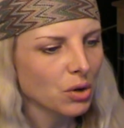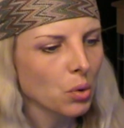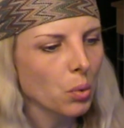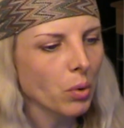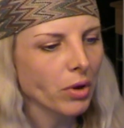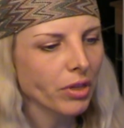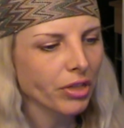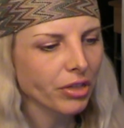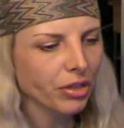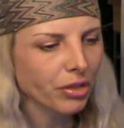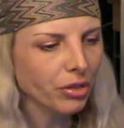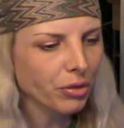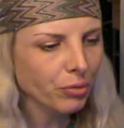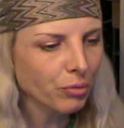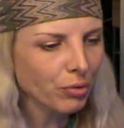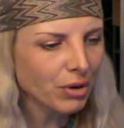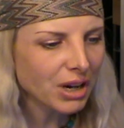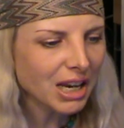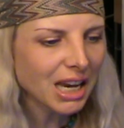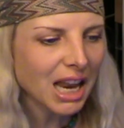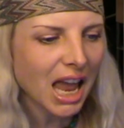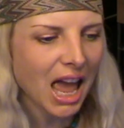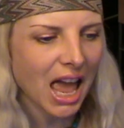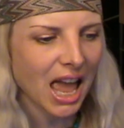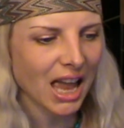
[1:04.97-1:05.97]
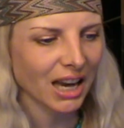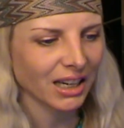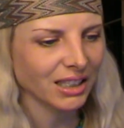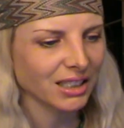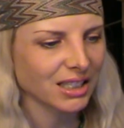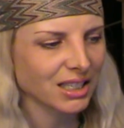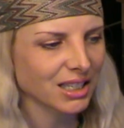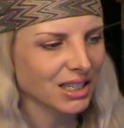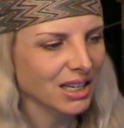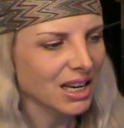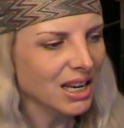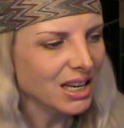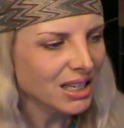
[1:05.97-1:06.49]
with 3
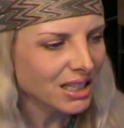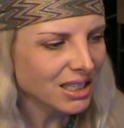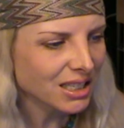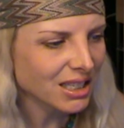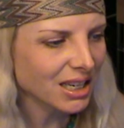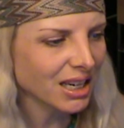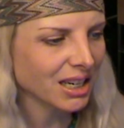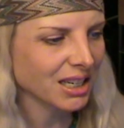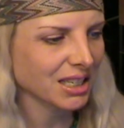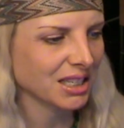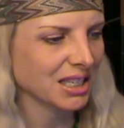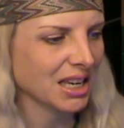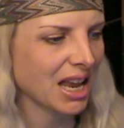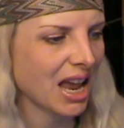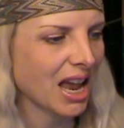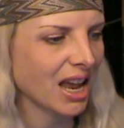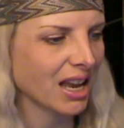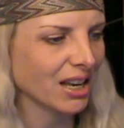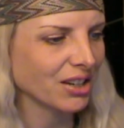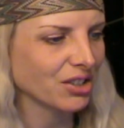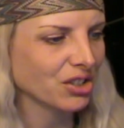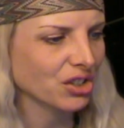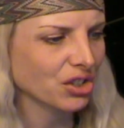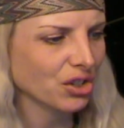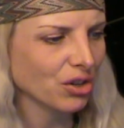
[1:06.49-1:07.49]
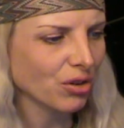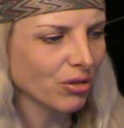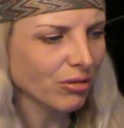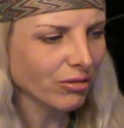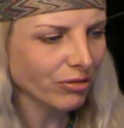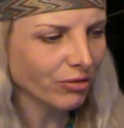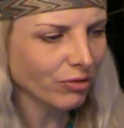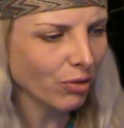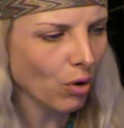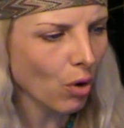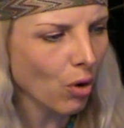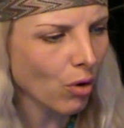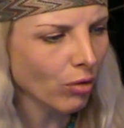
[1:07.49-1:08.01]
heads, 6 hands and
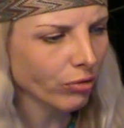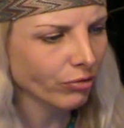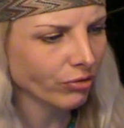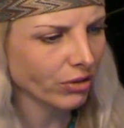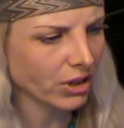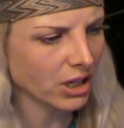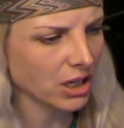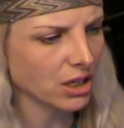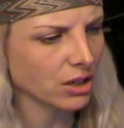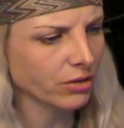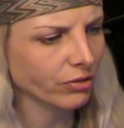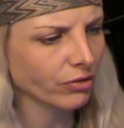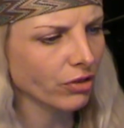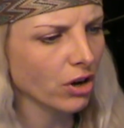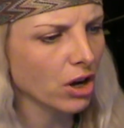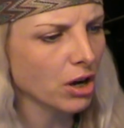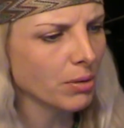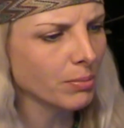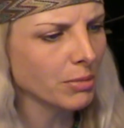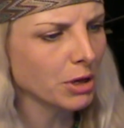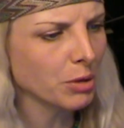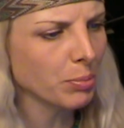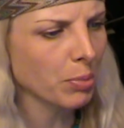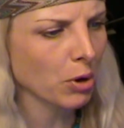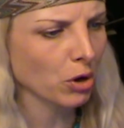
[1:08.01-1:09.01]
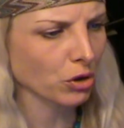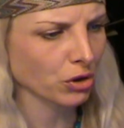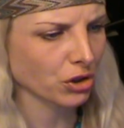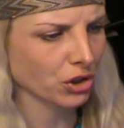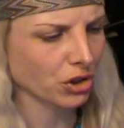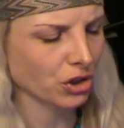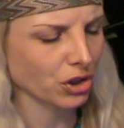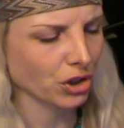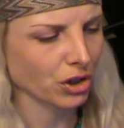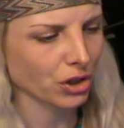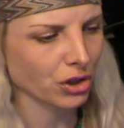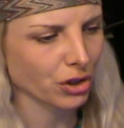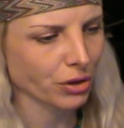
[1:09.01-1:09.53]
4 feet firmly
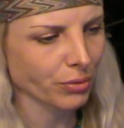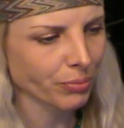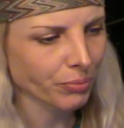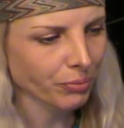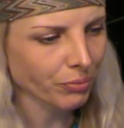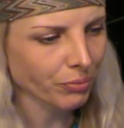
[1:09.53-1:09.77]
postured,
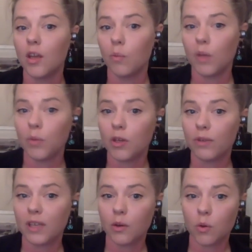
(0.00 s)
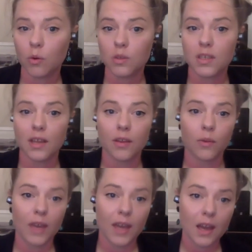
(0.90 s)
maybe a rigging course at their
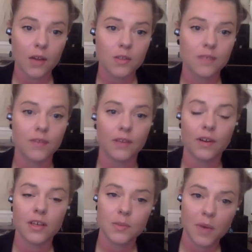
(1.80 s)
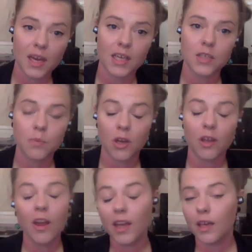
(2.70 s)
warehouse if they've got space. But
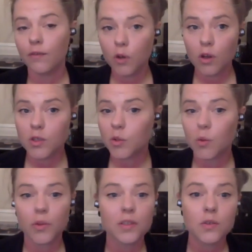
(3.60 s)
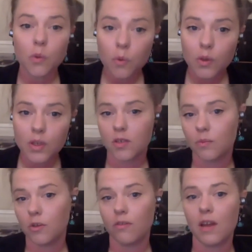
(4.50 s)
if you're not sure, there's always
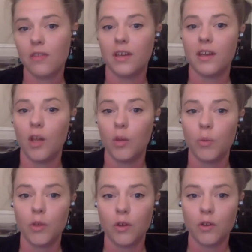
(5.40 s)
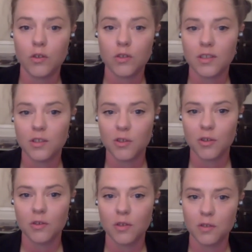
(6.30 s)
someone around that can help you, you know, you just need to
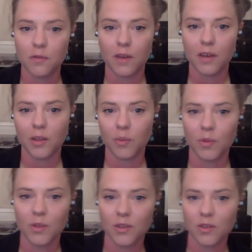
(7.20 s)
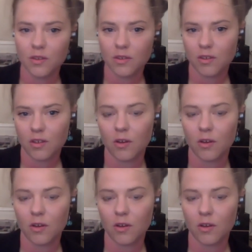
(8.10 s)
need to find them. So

§ TASK STATEMENT
Copy the data above line for line, skipping every picture.

§ OUTPUT FOR THIS EXERCISE
[1:04.97-1:05.97]
[1:05.97-1:06.49]
with 3
[1:06.49-1:07.49]
[1:07.49-1:08.01]
heads, 6 hands and
[1:08.01-1:09.01]
[1:09.01-1:09.53]
4 feet firmly
[1:09.53-1:09.77]
postured,
(0.00 s)
(0.90 s)
maybe a rigging course at their
(1.80 s)
(2.70 s)
warehouse if they've got space. But
(3.60 s)
(4.50 s)
if you're not sure, there's always
(5.40 s)
(6.30 s)
someone around that can help you, you know, you just need to
(7.20 s)
(8.10 s)
need to find them. So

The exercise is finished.